Like Anonymous, the portion of K-pop stan Twitter participating in these campaigns developed their tactics through a series of “microevolutions,” Coleman says. The idea of an entire fandom moving from apolitical to suddenly awakened and political is wrong. Instead, by engaging in the organizing activities that were central to their online communities—troll campaigns in the case of Anonymous, manipulating social media algorithms and trending lists for K-pop fans—“that very process sort of feeds back to them and they realize ‘wait we have power’.”
“K-pop fans are quite aware of the ways that they are characterized as a group, as this really rabid group of people that also are kind of sheeple,” says Toronto’s Cho. “That they are just unthinkingly following and tweeting and amplifying things.” When she interviews individual fans, “they’re way more savvy than that stereotype gives them credit for,” and “recognize this idea of K-pop as this really powerful force.”

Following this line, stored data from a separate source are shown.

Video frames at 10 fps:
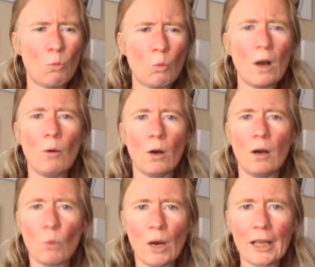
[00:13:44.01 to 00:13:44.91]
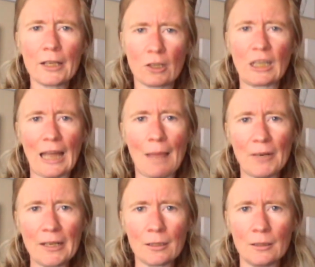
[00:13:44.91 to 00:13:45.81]
What? Why
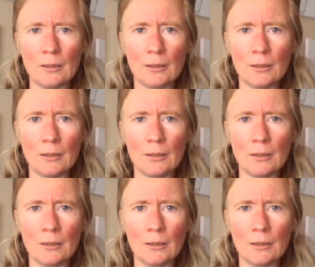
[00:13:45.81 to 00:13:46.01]
clapping?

And stans aren’t going to stop here
Now that K-pop is a meme, it also has the potential to be weaponized. K-pop stans don’t actually need to show up in force to get credit for an act of online heroics, if the people cheering them on don’t understand what they’re looking at. And viral pipelines to international media coverage have long been a way for those pushing extremist views to seek bigger platforms. Right now, the myth of the K-pop uprising is new, and the story it tells is a positive and comforting one for its liberal fans. But that won’t last forever.
Coleman and Larsen are certain that Trump supporters and the far-right are watching this develop in real time, too. That could put some of the younger fans who have participated in these campaigns in danger.
“Certain corners of the far right will be innovating in response to this,” Coleman says. “They’re not visible right now, but they will be.”
And some of them will be TikTok teens: just not the ones valorized by the liberal myths.